Alcuni commenti a questo post

“Non mi dica… Hanno innescato una campagna contro qualcuno? (lei?) Chi non ha esitato a mascariare la (sua?) reputazione deve pagare? Ora, dopo queste lacrime di coccodrillo, ci dica, lei (e chi per lei) che chiede le prove che dimostrano l’estraneità di Becciu, perché non inizia a mostrare le prove della colpevolezza? Poi, perché non prova, per onestà intellettuale, a rispondere alle famose 12 domande? Non faccia il bue che dice “cornuto” all’asino, si contraddistingua per quello che non si nasconde e non scappa…”.
Massimiliano Coccia: “(…) cara, io sto qui. Non scappo. Confermo ogni singola riga scritta su questo caso”.
“Non c’è bisogno del “cara” dato che non siamo in confidenza… Confermare non significa provare ciò che ha scritto”.
Massimiliano Coccia: “Per quello a breve arriveranno giudizi ben più autorevoli delle mie inchieste. Così come ben più autorevole è la parola del Papa”.
“Ma mi chiedo: prima dei giudizi non dovrebbero esserci indagini e processi? (le ricordo che il cardinale non è indagato). Inoltre, sa nuovamente qualcosa in anticipo come quel famoso 24 settembre? Lei è davvero un mago?

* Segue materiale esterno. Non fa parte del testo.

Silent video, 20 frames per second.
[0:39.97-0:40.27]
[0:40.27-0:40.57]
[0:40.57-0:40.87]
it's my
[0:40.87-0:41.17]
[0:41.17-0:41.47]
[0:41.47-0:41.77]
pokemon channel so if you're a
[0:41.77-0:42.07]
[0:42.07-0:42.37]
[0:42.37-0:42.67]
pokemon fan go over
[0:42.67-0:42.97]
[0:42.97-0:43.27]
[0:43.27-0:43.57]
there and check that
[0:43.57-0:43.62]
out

Scusi se continuo, e se malauguratamente (per lei o per voi) il papa dovesse ristabilire la posizione del cardinale?”.
“Signora lei è sicura dell’estraneità ai fatti di Becciu?”.

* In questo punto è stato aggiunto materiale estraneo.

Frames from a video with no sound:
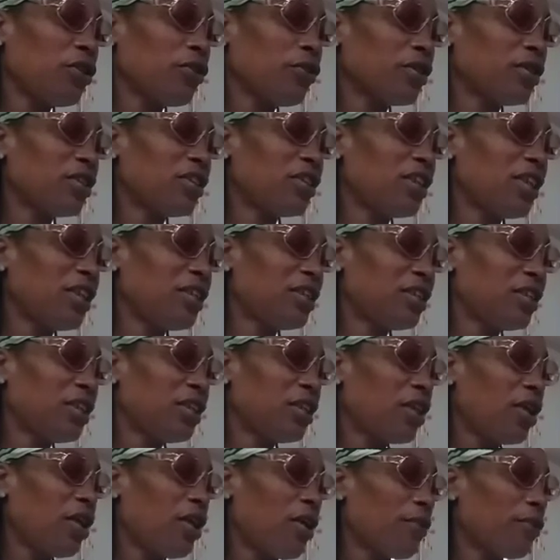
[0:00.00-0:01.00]
You're
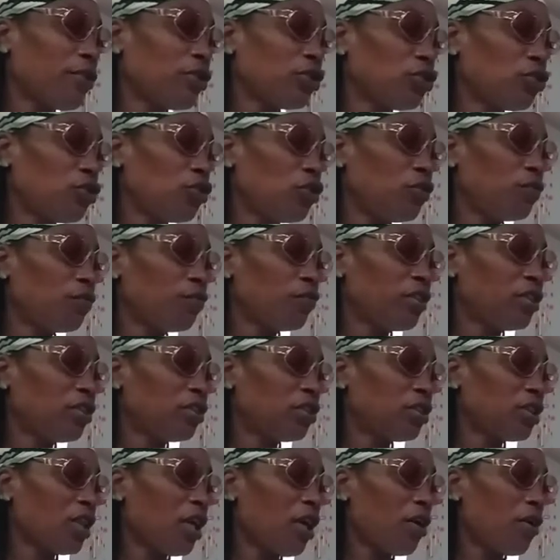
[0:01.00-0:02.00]
assisting others. You
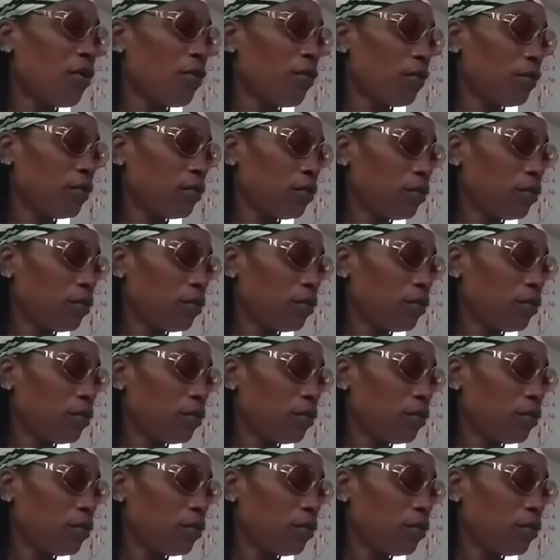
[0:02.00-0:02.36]
reached out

“Più di quanto Coccia è sicuro della colpevolezza”.
“Oltretutto, signora, il signor coccia non ha ancora mostrato le prove e il cardinale continua a non essere indagato”.

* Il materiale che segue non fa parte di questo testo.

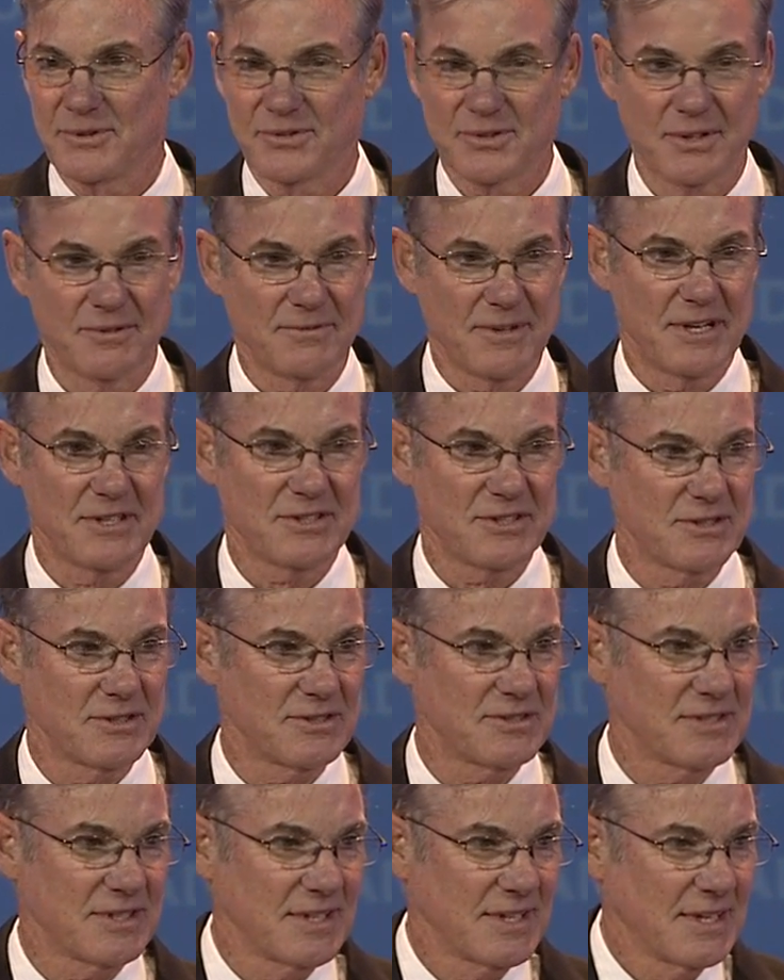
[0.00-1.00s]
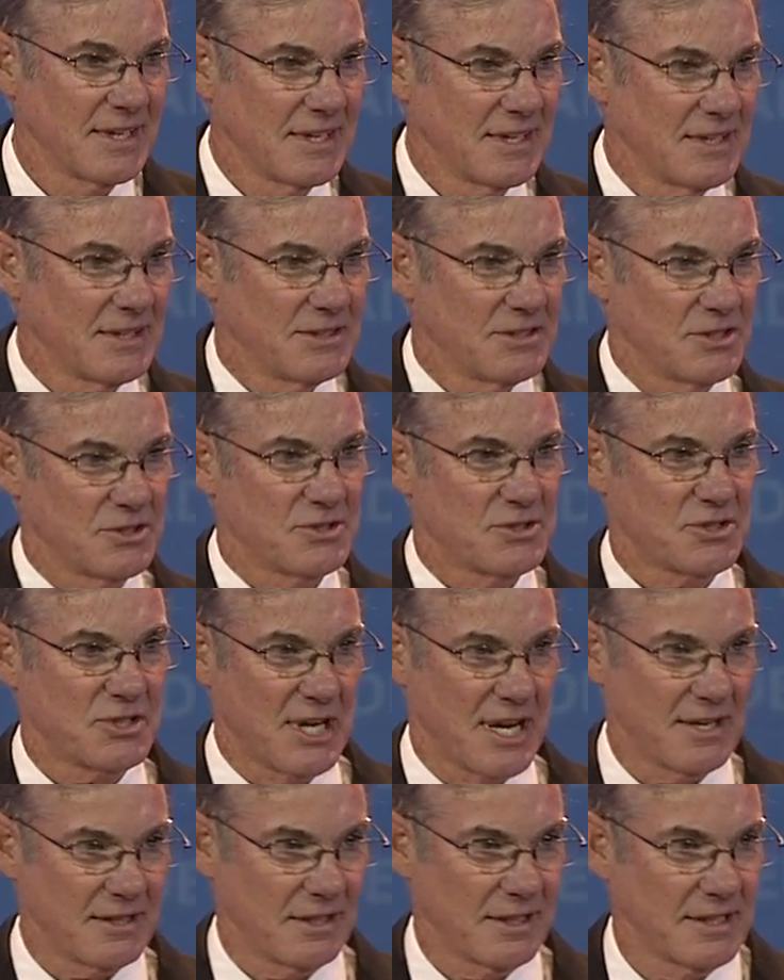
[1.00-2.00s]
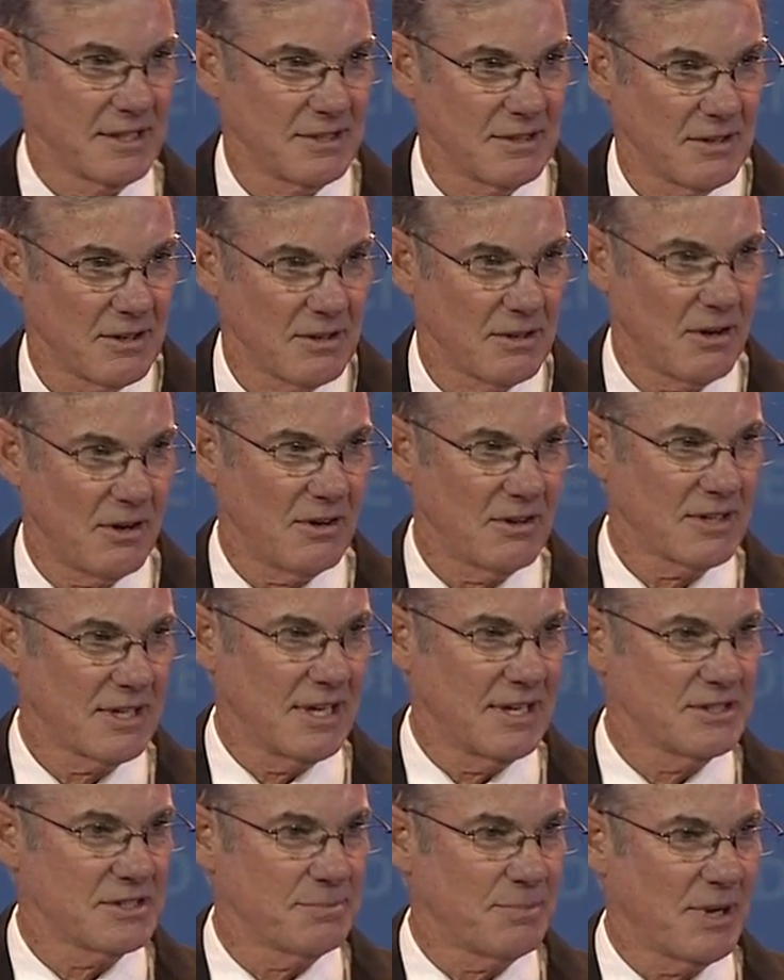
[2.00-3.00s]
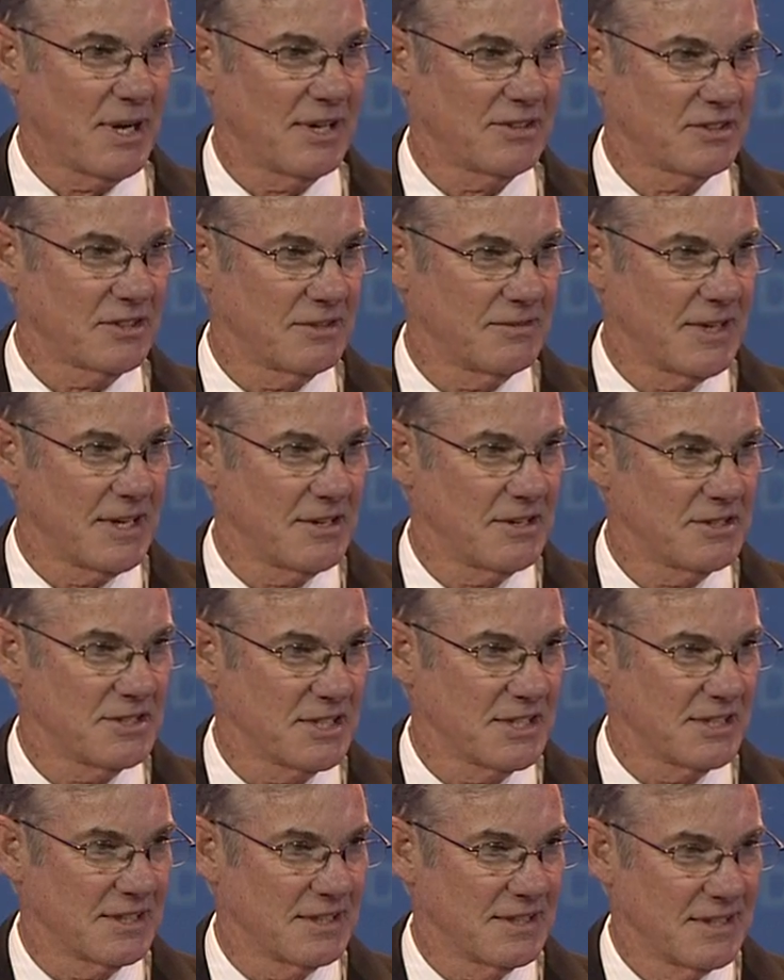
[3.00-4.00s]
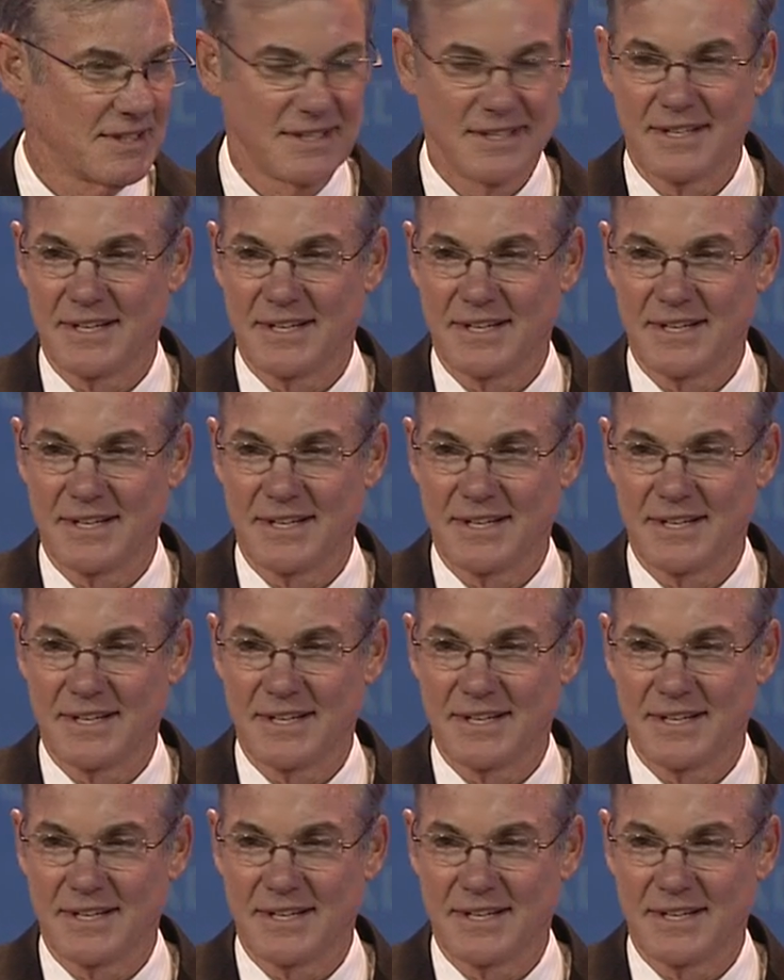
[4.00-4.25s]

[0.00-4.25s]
This convention is just channeling all kinds of positive energy, and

“Ma Coccia non fa il magistrato deve portare fatti non prove. Becciu potrebbe essere penalmente innocente e moralmente responsabile e la cosa sarebbe cmq gravissima perché le autorità religiose ‘vendono’ morale e prediche”.
“Beh, fin’ora ha portato soltanto accuse infamanti… Poi, ha detto che ‘chi non ha esitato a mascariare la sua reputazione deve pagare’, se mi permette, allora, il suo discorso vale anche per questi “mascariatori”. Oltretutto, perché chiede che il cardinale provi la non veridicità delle sue accuse quando è lui il primo a non portare le prove della verità che crede di aver scritto?”.
“Ma se sono accuse infamanti lo deciderà un giudice magari io mi chiedo se per lei Becciu e responsabile solo se condannato penalmente oppure se esiste un piano legato all’opportunità che al quale il cardinale dovrebbe rispondere. Io sono ateo e a me Papi e cardinali non hanno nulla da dire però a chi va in chiesa la domenica magari qualche spiegazione devono darle o no?”.
“Partiamo dal presupposto che per me il cardinale non è responsabile delle accuse che gli vengono rivolte; detto questo le chiedo: se qualcuno dovesse indicare lei quale ladro di bestiame, tocca all’accusatore provare che il ladro è lei o a lei stesso il non esserlo? Se lei non ha fatto niente perché ‘deve’ provare la sua estraneità ai fatti? Questa è la base della giustizia”.

“Quindi querelerà lo stato italiano che la ha condannata in base all’art. 476 del codice penale. Querelerà il suo collega Enrico Rufi a cui scriveva mail col nome di don Andrea Andreani promettendogli un incontro col papa, collega a cui era morta una figlia. È vero la musica continua a suonare ma è meno intonata e sappiamo tutti che i dischi non li mette lei”.

“Quindi Enrico Rufo mente? E Radio Radicale che ti ha licenziato? I Radicali sono forse in media farabutti e bugiardi? Io non credo e tanti di loro che conosco stanno dalla parte di Rufo”.